I'm not sure I understand what fundamental misconception you're talking about. I realise NEF and CR2 are RAW formats and that LR is non-destructive. What am I missing?  I've only been using LR for about 8 years so I'm sure I've still got loads to learn!  I think I've got a pretty good handle on what it does and how it does it (but not always why!) but I'm always open to new advice.  Of course, my PC skills are obviously a bit rusty to have missed a simple File Explorer option!

Cheers,
Cat


----------



## PhilBurton (Feb 26, 2019)

Jim Wilde said:


> I'm not seeing any "fundamental misconception" here, Phil. What are you seeing?
> 
> It seems fairly obvious that the OP understands that original raw files are not written to, and that any changes are instead written to XMP sidecars (if writing to XMP is enabled either automatically or manually). The only issue was getting tripped up by Windows File Explorer options.

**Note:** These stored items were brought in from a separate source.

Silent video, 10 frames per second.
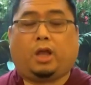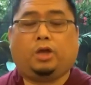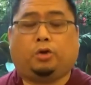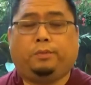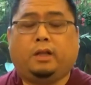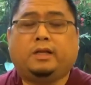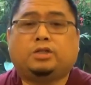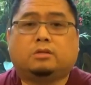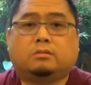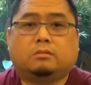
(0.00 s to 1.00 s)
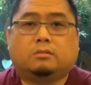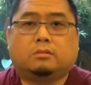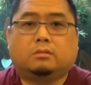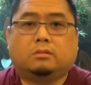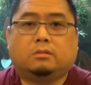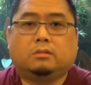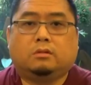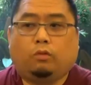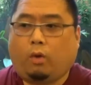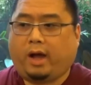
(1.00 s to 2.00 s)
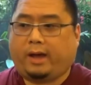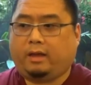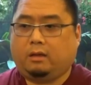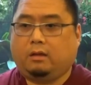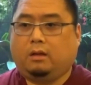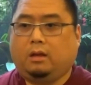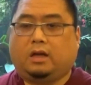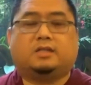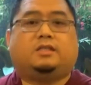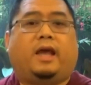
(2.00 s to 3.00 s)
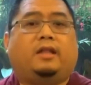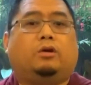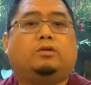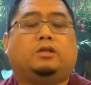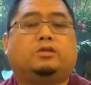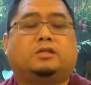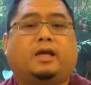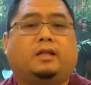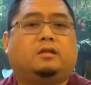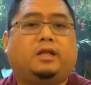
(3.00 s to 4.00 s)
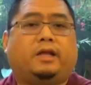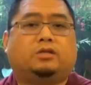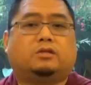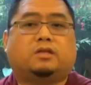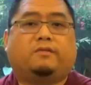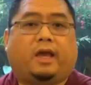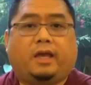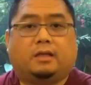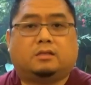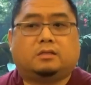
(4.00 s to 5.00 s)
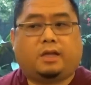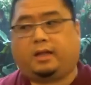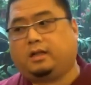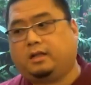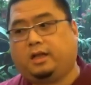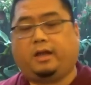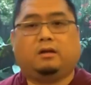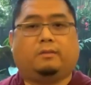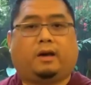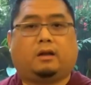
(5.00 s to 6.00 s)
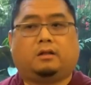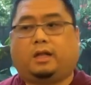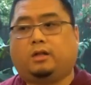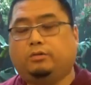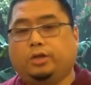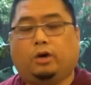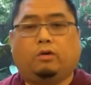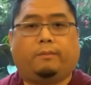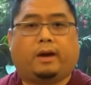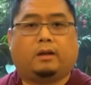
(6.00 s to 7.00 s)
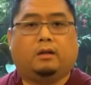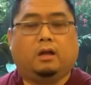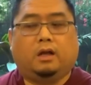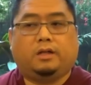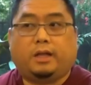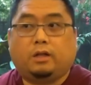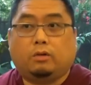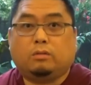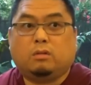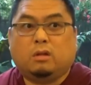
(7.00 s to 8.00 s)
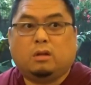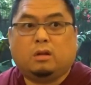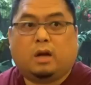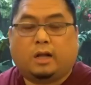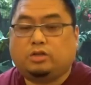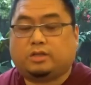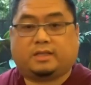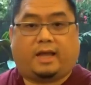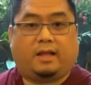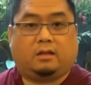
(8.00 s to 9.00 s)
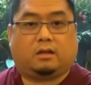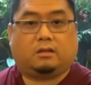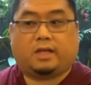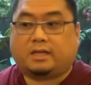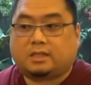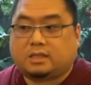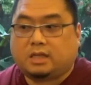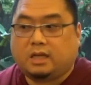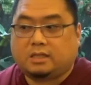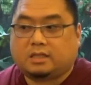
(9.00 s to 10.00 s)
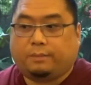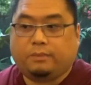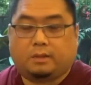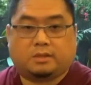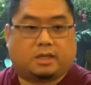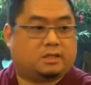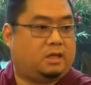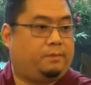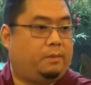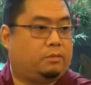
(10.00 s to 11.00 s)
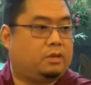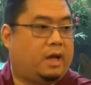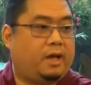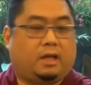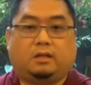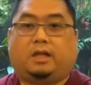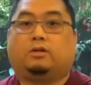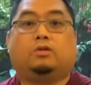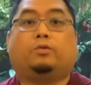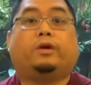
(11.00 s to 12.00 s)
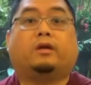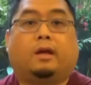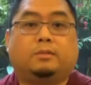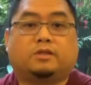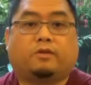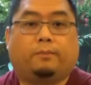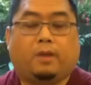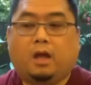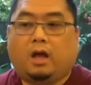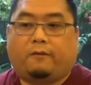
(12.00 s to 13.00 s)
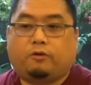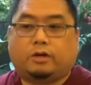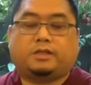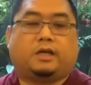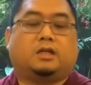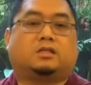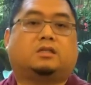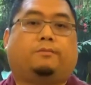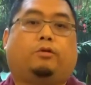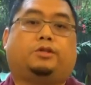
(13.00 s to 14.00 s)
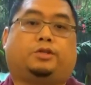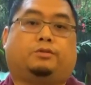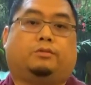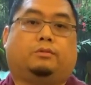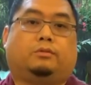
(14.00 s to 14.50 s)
copulation. Why? Because they don't understand the dangers of AIDS. They didn't hear about it. They don't know about it. They don't understand it. They see symptoms. They see people dying. They don't know where it comes from. Of course, they're going to support you.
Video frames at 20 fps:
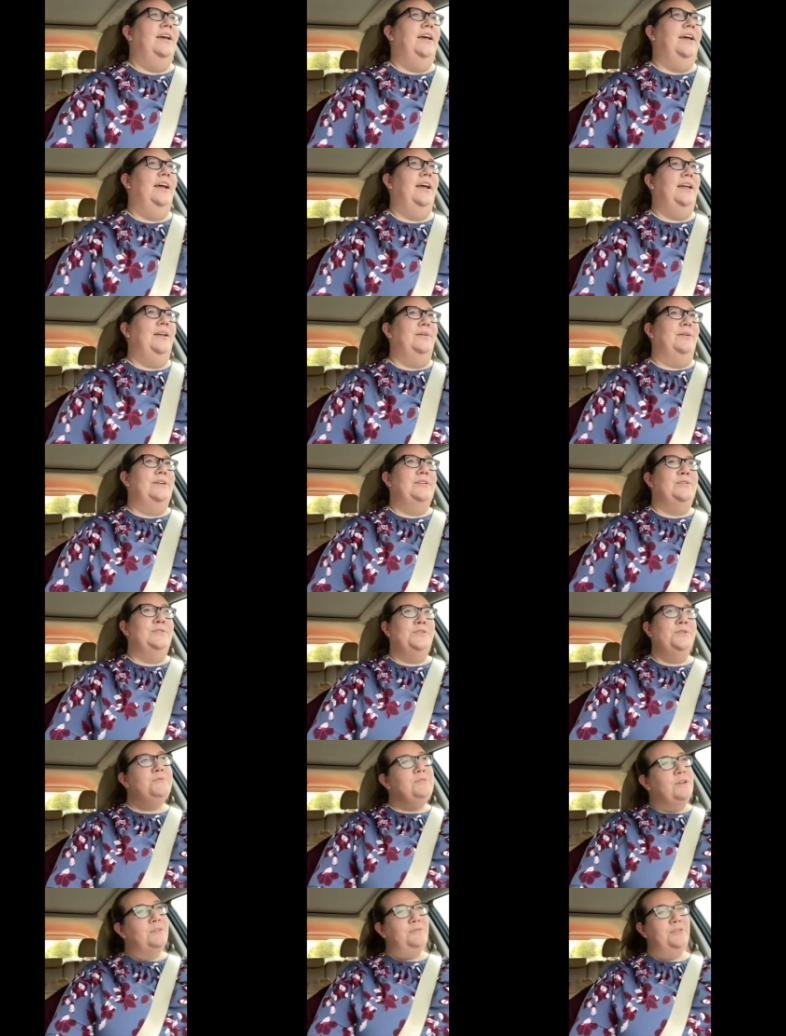anyway, so
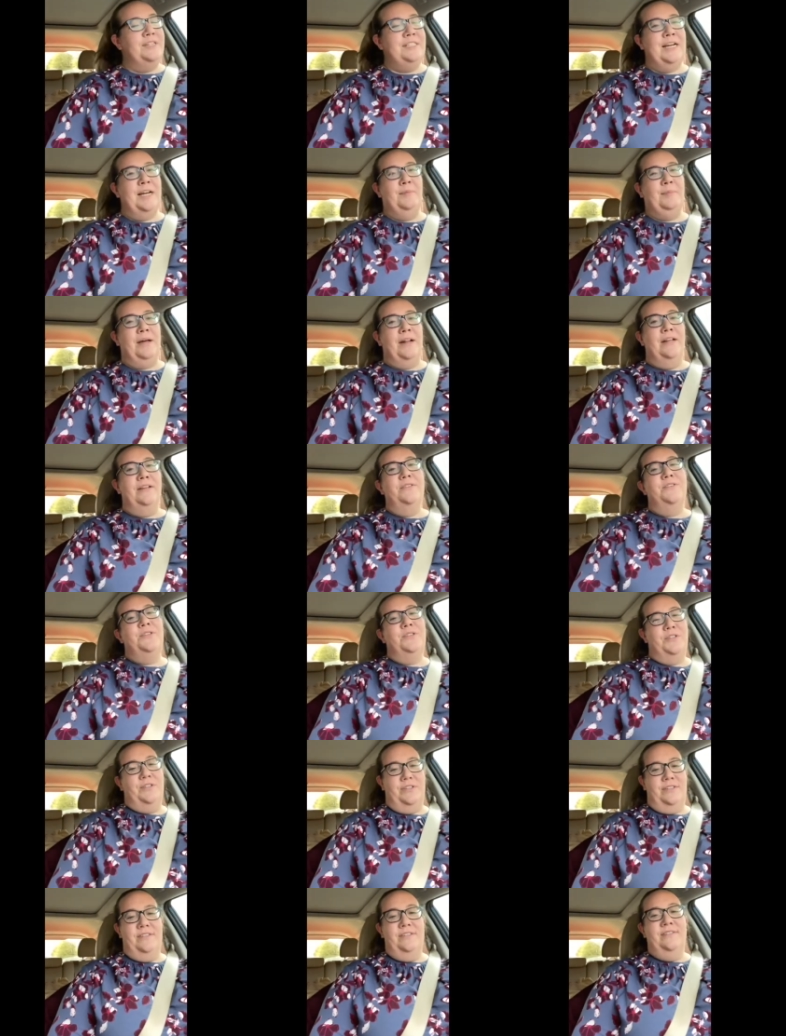she was all freaked out about it. She
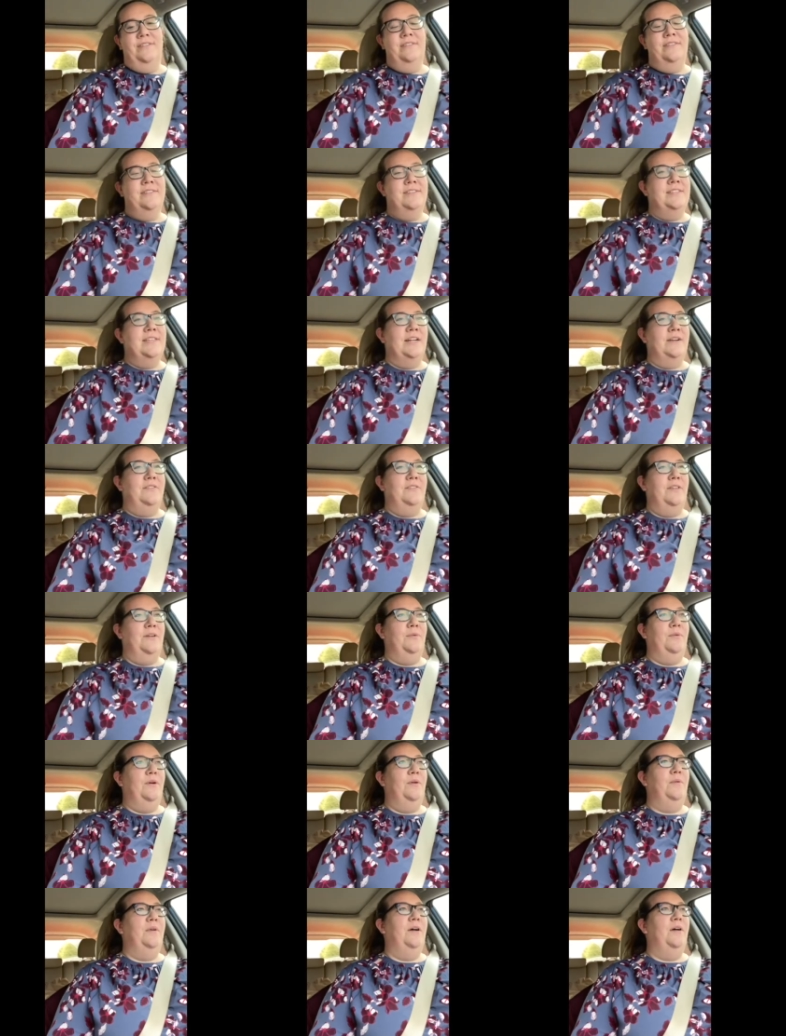just said everything
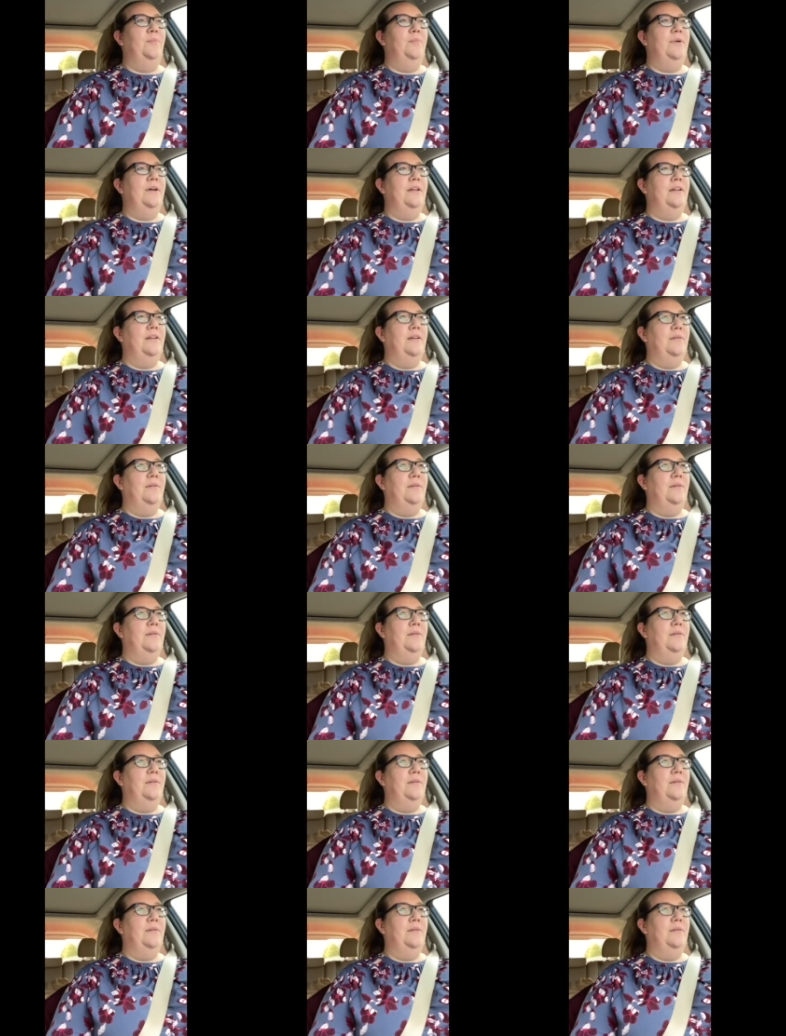went well, but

In message #5 of this thread, the OP writes:

*PhilBurton:*_  I’m definitely changing NEFs. I understand no changes are made to RAW files but to the XMP sidecar files. The NEF files timestamps all remain at their original capture date._

Somehow the OP doesn't realize that NEF is in fact a RAW file.

Phil Burton


----------



## Johan Elzenga (Feb 26, 2019)

PhilBurton said:


> In message #5 of this thread, the OP writes:
> 
> *PhilBurton:*_  I’m definitely changing NEFs. I understand no changes are made to RAW files but to the XMP sidecar files. The NEF files timestamps all remain at their original capture date._
> 
> ...


If you read the very first message, then there should be no doubt that the OP knows that NEF files are raw files.


----------



## Jim Wilde (Feb 26, 2019)

JohanElzenga said:


> If you read the very first message, then there should be no doubt that the OP knows that NEF files are raw files.



Indeed!


----------



## Bails (Feb 27, 2019)

Yep, definitely understand NEFs are RAW, and I'm sorry if I confused anyone. When I said "_I understand no changes are made to RAW files but to the XMP sidecar files." _I simply meant that I get that a digital negative is a RAW file, regardless of its proprietary name, and that changes are recorded (for want of a better word) in an XMP file, not the RAW file.  Oh, and I know that DNG is Adobe's proprietary name/standard for a digital negative file even though we can use the term 'digital negative' for any RAW format as well. Whew!


----------